■ Problem to work on
Return, in their exact form, the lines that lie between the start of the data below and the line containing "[0:00.00-0:17.70]", with both ends included.

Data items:
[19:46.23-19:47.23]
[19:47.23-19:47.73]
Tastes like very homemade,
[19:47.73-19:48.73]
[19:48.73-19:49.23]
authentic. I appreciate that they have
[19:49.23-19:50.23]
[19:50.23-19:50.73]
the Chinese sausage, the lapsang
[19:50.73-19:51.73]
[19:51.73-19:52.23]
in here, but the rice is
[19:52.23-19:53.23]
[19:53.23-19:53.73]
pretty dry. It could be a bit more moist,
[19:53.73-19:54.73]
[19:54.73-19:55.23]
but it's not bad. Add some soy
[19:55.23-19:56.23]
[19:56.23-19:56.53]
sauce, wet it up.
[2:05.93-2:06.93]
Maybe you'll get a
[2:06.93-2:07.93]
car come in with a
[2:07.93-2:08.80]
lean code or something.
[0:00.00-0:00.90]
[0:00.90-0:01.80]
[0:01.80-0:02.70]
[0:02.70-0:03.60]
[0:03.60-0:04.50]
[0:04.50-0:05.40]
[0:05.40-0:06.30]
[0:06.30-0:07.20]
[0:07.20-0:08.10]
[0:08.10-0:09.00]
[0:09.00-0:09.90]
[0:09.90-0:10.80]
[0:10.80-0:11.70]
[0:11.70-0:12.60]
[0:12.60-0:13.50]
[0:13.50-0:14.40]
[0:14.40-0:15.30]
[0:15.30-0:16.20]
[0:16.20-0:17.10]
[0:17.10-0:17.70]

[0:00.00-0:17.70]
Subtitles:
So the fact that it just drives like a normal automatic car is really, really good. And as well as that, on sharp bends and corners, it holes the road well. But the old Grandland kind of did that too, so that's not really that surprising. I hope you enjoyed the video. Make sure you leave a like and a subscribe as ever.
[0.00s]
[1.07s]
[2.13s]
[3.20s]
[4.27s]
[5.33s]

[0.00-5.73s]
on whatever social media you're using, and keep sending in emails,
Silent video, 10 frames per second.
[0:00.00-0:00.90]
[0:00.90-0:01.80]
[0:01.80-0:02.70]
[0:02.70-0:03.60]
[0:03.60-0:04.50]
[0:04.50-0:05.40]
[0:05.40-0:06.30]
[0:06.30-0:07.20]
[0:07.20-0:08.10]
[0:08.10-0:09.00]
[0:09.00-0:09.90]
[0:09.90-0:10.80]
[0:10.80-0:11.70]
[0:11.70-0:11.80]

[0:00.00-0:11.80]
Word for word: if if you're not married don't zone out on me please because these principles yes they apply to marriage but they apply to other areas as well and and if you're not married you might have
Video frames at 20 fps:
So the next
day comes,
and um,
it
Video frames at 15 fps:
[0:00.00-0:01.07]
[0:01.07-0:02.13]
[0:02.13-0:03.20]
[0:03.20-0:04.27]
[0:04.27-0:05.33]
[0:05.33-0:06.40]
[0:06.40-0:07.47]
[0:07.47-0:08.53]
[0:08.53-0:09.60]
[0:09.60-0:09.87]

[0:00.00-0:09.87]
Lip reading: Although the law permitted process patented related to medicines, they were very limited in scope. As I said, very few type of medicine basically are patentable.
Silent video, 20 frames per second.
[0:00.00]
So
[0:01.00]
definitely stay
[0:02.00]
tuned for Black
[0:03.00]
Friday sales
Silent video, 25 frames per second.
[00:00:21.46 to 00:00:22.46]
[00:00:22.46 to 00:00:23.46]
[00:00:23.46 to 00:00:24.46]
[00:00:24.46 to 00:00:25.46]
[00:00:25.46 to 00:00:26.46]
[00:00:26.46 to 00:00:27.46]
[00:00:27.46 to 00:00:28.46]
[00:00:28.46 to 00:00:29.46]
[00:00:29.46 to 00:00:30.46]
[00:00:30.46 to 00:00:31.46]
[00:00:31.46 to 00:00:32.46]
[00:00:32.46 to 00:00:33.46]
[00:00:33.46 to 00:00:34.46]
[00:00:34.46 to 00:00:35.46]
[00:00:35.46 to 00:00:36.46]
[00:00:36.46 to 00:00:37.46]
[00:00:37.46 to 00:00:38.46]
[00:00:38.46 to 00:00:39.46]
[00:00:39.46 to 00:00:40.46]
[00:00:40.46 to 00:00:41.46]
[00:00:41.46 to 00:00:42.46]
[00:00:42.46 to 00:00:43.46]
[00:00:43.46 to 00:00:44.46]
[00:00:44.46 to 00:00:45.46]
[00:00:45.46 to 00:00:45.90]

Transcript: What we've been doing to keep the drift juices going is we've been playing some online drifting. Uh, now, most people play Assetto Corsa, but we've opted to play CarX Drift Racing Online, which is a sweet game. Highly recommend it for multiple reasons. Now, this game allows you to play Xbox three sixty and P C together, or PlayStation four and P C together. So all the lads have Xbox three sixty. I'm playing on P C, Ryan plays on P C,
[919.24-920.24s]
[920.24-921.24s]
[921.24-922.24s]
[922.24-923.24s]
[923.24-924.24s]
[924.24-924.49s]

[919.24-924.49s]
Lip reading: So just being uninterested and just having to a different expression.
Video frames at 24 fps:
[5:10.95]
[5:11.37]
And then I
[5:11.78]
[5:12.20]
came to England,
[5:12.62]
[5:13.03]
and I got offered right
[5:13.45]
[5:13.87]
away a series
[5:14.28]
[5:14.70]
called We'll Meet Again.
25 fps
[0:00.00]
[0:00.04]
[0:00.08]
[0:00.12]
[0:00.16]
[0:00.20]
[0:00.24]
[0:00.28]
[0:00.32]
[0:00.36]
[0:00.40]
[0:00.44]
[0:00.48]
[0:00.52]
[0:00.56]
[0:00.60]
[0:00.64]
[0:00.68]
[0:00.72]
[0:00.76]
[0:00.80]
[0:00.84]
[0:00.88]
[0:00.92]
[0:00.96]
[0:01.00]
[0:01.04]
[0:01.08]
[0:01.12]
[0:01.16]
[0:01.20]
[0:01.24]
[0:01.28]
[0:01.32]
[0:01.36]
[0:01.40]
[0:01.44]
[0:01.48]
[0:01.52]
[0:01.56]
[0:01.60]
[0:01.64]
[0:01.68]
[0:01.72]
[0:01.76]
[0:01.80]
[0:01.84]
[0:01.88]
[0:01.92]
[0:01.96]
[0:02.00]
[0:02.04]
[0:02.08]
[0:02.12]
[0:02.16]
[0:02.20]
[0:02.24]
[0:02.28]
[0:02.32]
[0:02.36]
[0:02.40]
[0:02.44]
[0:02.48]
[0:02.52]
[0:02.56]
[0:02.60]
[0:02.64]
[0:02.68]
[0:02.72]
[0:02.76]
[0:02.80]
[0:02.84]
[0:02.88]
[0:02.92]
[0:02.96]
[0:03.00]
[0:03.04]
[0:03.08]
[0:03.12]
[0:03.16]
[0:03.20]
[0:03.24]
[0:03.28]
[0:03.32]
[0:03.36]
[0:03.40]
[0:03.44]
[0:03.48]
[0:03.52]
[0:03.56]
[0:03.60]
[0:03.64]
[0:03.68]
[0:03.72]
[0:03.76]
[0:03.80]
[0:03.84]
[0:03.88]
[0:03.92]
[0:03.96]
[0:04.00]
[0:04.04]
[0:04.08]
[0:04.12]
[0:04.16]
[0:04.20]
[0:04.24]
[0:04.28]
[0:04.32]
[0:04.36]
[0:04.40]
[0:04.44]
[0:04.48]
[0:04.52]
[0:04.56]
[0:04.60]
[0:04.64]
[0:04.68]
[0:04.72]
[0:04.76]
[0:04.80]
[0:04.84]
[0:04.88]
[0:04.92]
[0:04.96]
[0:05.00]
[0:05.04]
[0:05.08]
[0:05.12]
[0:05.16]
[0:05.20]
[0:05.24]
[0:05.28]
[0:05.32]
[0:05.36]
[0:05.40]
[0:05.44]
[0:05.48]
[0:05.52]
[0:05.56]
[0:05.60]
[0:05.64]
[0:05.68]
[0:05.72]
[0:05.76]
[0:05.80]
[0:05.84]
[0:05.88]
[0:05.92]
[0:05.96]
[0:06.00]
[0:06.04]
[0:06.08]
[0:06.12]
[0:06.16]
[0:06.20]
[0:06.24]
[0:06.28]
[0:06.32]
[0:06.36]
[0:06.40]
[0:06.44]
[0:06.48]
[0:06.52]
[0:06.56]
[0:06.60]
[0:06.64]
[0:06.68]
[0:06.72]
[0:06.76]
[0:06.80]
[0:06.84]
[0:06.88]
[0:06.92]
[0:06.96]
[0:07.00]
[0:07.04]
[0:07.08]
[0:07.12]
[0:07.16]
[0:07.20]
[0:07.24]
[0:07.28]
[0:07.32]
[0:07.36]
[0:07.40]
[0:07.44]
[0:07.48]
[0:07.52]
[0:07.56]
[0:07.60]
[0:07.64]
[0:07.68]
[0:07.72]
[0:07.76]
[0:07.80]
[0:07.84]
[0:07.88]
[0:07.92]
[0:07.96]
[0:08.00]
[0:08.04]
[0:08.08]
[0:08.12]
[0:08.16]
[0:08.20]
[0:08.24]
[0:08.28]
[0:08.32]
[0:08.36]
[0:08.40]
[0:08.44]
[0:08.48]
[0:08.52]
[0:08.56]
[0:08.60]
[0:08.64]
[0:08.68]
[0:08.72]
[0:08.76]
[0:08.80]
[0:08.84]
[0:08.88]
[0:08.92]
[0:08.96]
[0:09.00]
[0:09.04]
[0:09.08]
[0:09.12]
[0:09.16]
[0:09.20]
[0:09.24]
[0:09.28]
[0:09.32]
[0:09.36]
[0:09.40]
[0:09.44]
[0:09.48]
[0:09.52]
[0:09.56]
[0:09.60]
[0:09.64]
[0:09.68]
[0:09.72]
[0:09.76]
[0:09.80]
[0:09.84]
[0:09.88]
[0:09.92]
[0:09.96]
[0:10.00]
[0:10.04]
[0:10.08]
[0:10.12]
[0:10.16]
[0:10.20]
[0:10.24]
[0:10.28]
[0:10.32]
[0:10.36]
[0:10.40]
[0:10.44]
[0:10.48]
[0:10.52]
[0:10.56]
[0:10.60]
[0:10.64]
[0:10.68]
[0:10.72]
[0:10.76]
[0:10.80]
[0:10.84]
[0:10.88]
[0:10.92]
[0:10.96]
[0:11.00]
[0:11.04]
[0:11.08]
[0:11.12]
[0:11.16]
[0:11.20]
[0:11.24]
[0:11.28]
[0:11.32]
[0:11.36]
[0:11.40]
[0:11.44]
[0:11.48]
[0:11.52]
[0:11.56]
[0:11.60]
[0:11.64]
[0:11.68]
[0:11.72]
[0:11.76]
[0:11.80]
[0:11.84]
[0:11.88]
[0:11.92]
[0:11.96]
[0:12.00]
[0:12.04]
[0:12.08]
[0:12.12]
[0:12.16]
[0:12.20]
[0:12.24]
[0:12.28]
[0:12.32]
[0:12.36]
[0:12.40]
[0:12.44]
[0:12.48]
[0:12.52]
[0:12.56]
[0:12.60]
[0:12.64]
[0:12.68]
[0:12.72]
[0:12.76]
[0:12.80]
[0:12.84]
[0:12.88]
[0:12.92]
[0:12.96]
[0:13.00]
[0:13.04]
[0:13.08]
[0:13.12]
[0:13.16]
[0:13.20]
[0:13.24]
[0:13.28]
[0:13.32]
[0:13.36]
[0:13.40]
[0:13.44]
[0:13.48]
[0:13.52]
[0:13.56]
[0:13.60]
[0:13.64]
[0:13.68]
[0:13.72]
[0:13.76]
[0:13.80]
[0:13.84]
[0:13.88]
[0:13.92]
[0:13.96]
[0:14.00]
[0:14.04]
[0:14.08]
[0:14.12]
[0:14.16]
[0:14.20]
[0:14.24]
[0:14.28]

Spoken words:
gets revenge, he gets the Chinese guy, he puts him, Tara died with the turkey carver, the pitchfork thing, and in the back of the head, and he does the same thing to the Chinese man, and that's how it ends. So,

■ Answer to the exercise
[19:46.23-19:47.23]
[19:47.23-19:47.73]
Tastes like very homemade,
[19:47.73-19:48.73]
[19:48.73-19:49.23]
authentic. I appreciate that they have
[19:49.23-19:50.23]
[19:50.23-19:50.73]
the Chinese sausage, the lapsang
[19:50.73-19:51.73]
[19:51.73-19:52.23]
in here, but the rice is
[19:52.23-19:53.23]
[19:53.23-19:53.73]
pretty dry. It could be a bit more moist,
[19:53.73-19:54.73]
[19:54.73-19:55.23]
but it's not bad. Add some soy
[19:55.23-19:56.23]
[19:56.23-19:56.53]
sauce, wet it up.
[2:05.93-2:06.93]
Maybe you'll get a
[2:06.93-2:07.93]
car come in with a
[2:07.93-2:08.80]
lean code or something.
[0:00.00-0:00.90]
[0:00.90-0:01.80]
[0:01.80-0:02.70]
[0:02.70-0:03.60]
[0:03.60-0:04.50]
[0:04.50-0:05.40]
[0:05.40-0:06.30]
[0:06.30-0:07.20]
[0:07.20-0:08.10]
[0:08.10-0:09.00]
[0:09.00-0:09.90]
[0:09.90-0:10.80]
[0:10.80-0:11.70]
[0:11.70-0:12.60]
[0:12.60-0:13.50]
[0:13.50-0:14.40]
[0:14.40-0:15.30]
[0:15.30-0:16.20]
[0:16.20-0:17.10]
[0:17.10-0:17.70]

[0:00.00-0:17.70]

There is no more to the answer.